**What to produce**
Return each line exactly, from the one that has "[0:05.00-0:06.00]" through the end of the entries, both ends included. Pictures do not belong.

·····

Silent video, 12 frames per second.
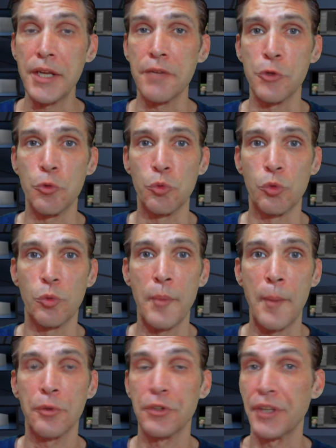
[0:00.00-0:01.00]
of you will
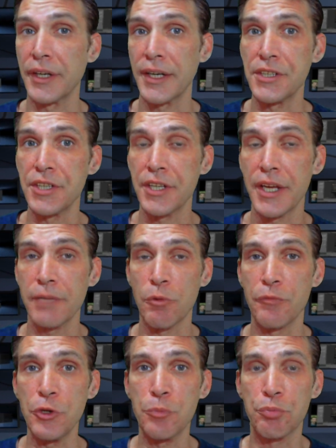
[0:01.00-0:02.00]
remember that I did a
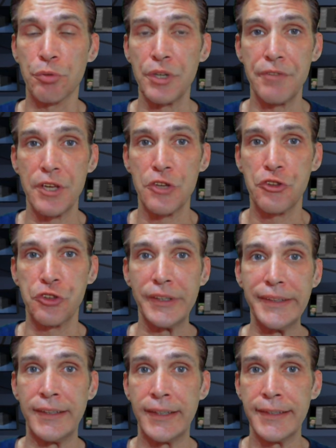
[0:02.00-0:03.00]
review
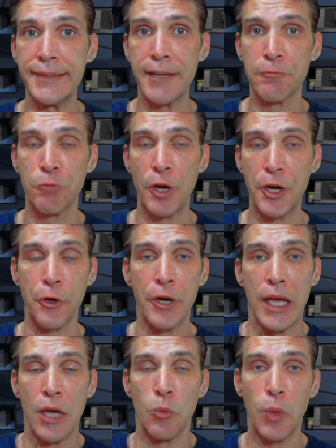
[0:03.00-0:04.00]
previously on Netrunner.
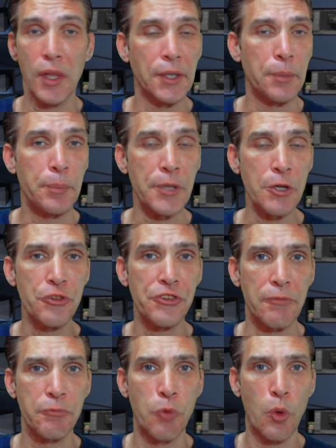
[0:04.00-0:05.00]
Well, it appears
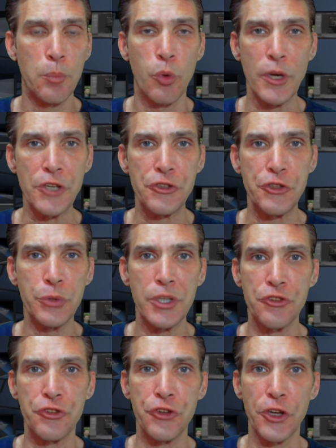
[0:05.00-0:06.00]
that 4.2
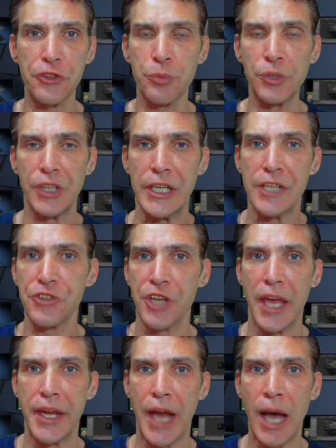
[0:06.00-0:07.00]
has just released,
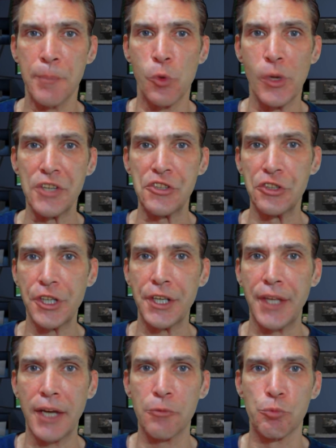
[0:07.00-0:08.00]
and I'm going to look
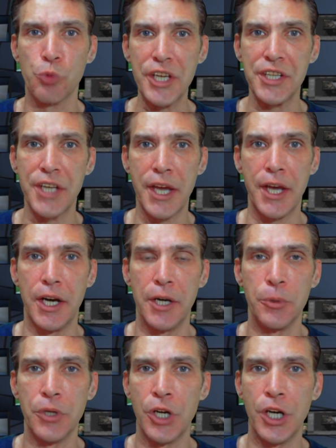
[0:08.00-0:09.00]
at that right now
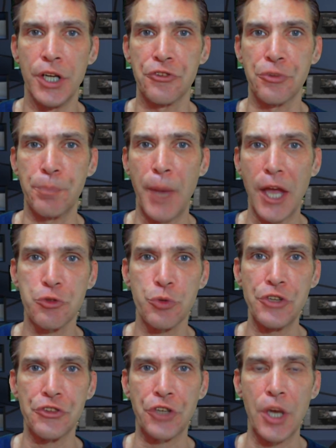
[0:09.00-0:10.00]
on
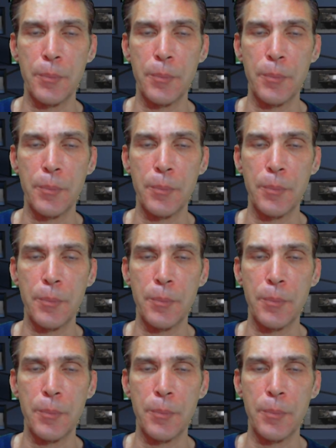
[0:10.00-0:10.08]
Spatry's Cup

·····

**Answer to the exercise**
[0:05.00-0:06.00]
that 4.2
[0:06.00-0:07.00]
has just released,
[0:07.00-0:08.00]
and I'm going to look
[0:08.00-0:09.00]
at that right now
[0:09.00-0:10.00]
on
[0:10.00-0:10.08]
Spatry's Cup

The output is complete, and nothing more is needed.